Your instructions → Each entry below should be printed exactly, with every image left out.

[Stored data entries]
<<<<

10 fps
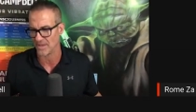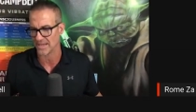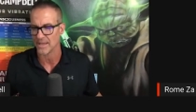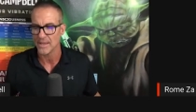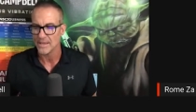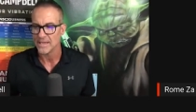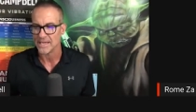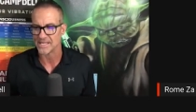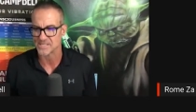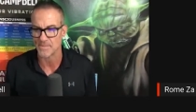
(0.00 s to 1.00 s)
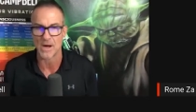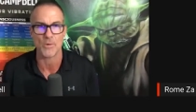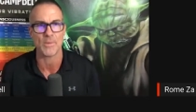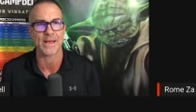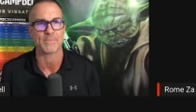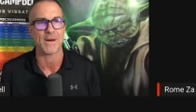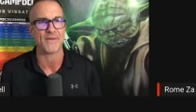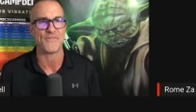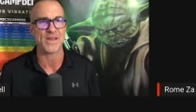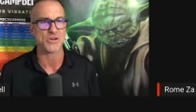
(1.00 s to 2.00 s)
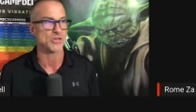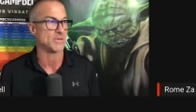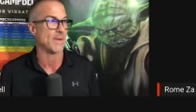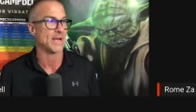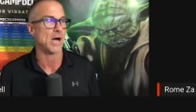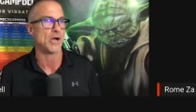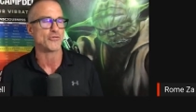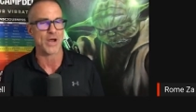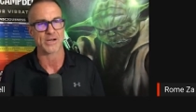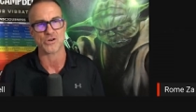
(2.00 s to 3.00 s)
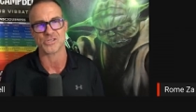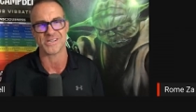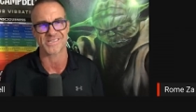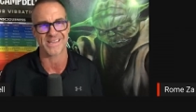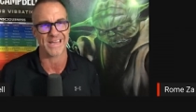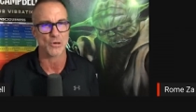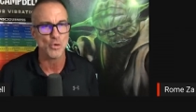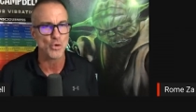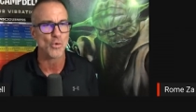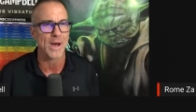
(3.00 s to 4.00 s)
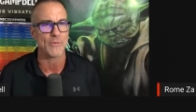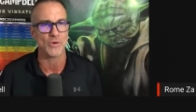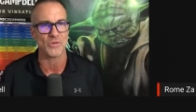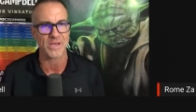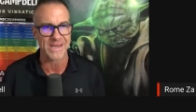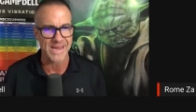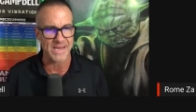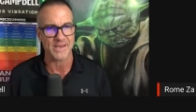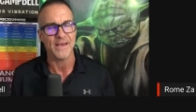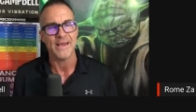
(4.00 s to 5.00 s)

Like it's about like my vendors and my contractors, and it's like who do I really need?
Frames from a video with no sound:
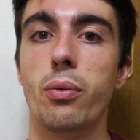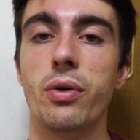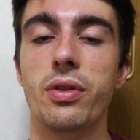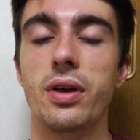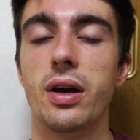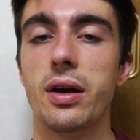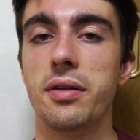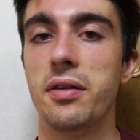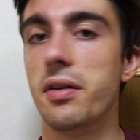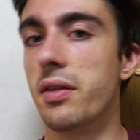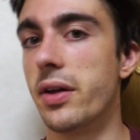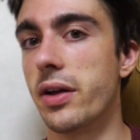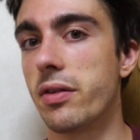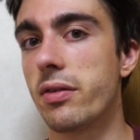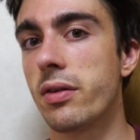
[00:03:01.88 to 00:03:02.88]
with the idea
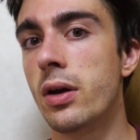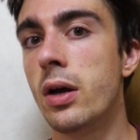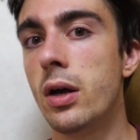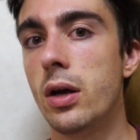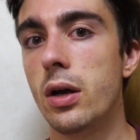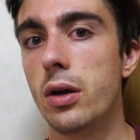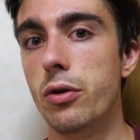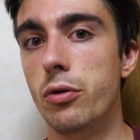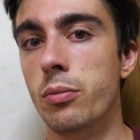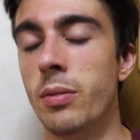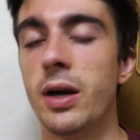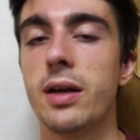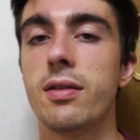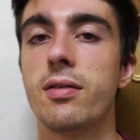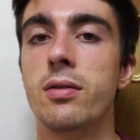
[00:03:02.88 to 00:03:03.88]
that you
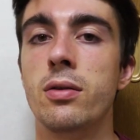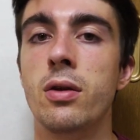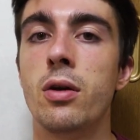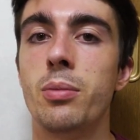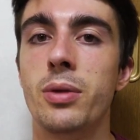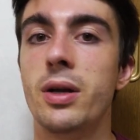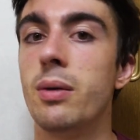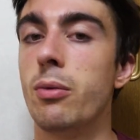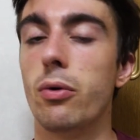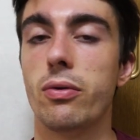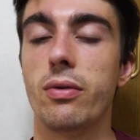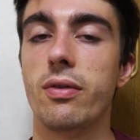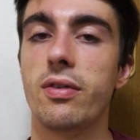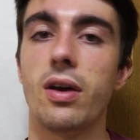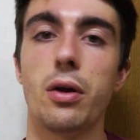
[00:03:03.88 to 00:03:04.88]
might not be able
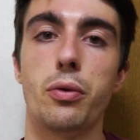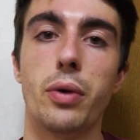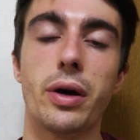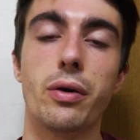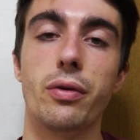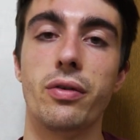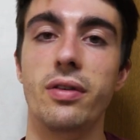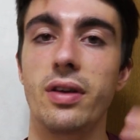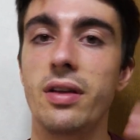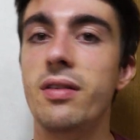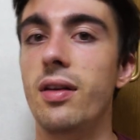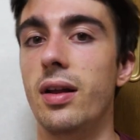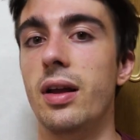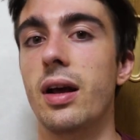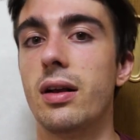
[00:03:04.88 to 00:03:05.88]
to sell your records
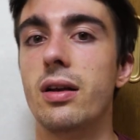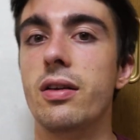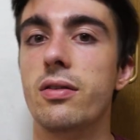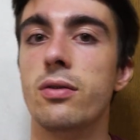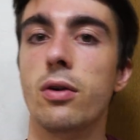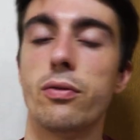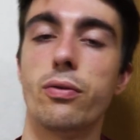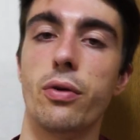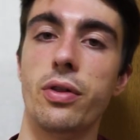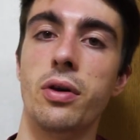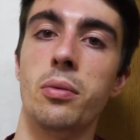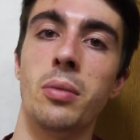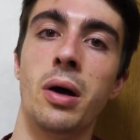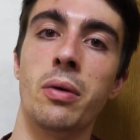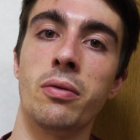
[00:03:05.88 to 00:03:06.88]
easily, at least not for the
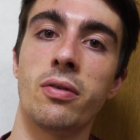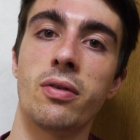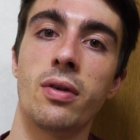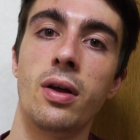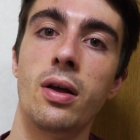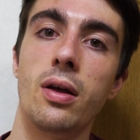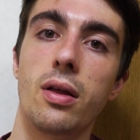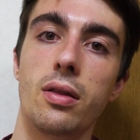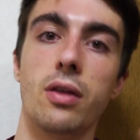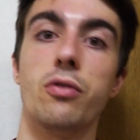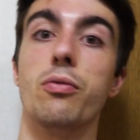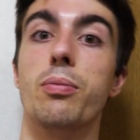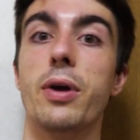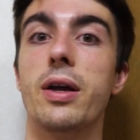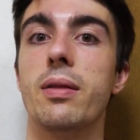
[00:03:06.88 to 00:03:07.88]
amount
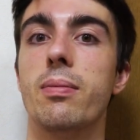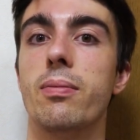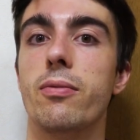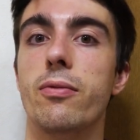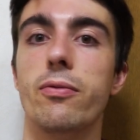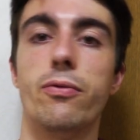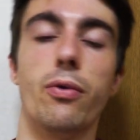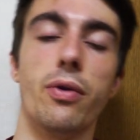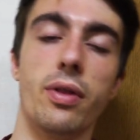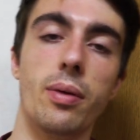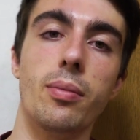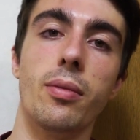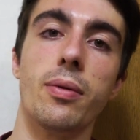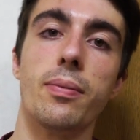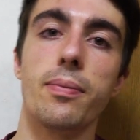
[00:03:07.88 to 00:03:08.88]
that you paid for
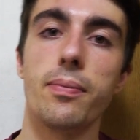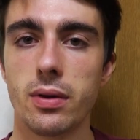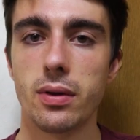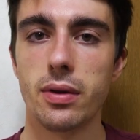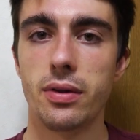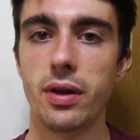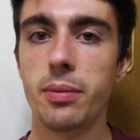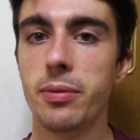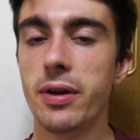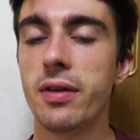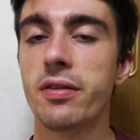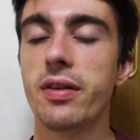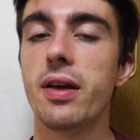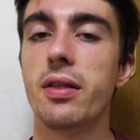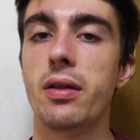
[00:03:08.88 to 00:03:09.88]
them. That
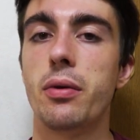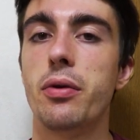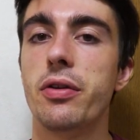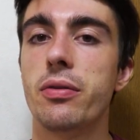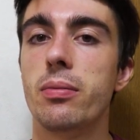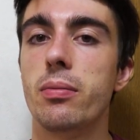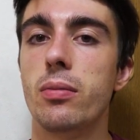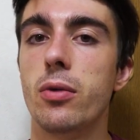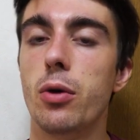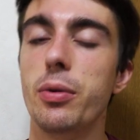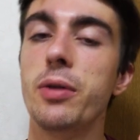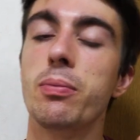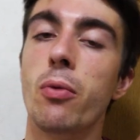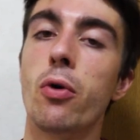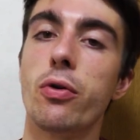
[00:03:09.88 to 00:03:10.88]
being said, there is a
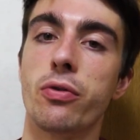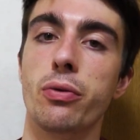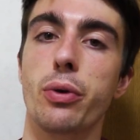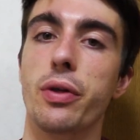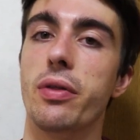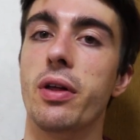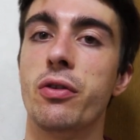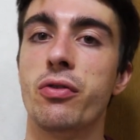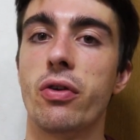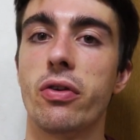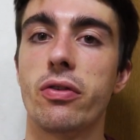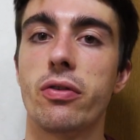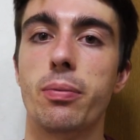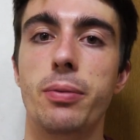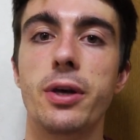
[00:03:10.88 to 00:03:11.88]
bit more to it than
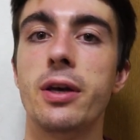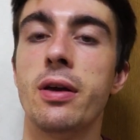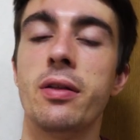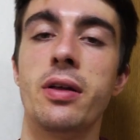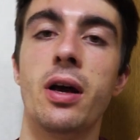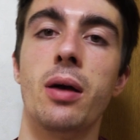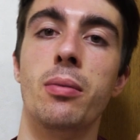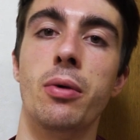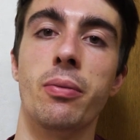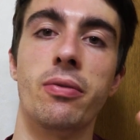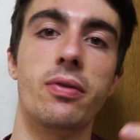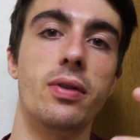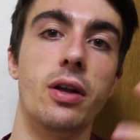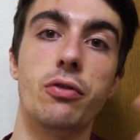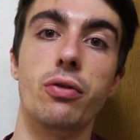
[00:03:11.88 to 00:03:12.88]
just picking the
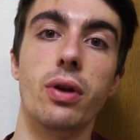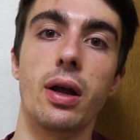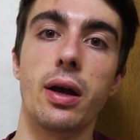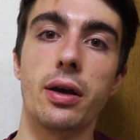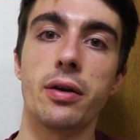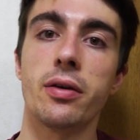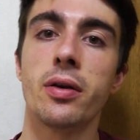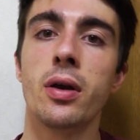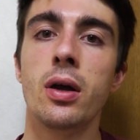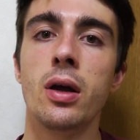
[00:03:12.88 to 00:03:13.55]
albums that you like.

>>>>

Response box →
10 fps
(0.00 s to 1.00 s)
(1.00 s to 2.00 s)
(2.00 s to 3.00 s)
(3.00 s to 4.00 s)
(4.00 s to 5.00 s)

Like it's about like my vendors and my contractors, and it's like who do I really need?
Frames from a video with no sound:
[00:03:01.88 to 00:03:02.88]
with the idea
[00:03:02.88 to 00:03:03.88]
that you
[00:03:03.88 to 00:03:04.88]
might not be able
[00:03:04.88 to 00:03:05.88]
to sell your records
[00:03:05.88 to 00:03:06.88]
easily, at least not for the
[00:03:06.88 to 00:03:07.88]
amount
[00:03:07.88 to 00:03:08.88]
that you paid for
[00:03:08.88 to 00:03:09.88]
them. That
[00:03:09.88 to 00:03:10.88]
being said, there is a
[00:03:10.88 to 00:03:11.88]
bit more to it than
[00:03:11.88 to 00:03:12.88]
just picking the
[00:03:12.88 to 00:03:13.55]
albums that you like.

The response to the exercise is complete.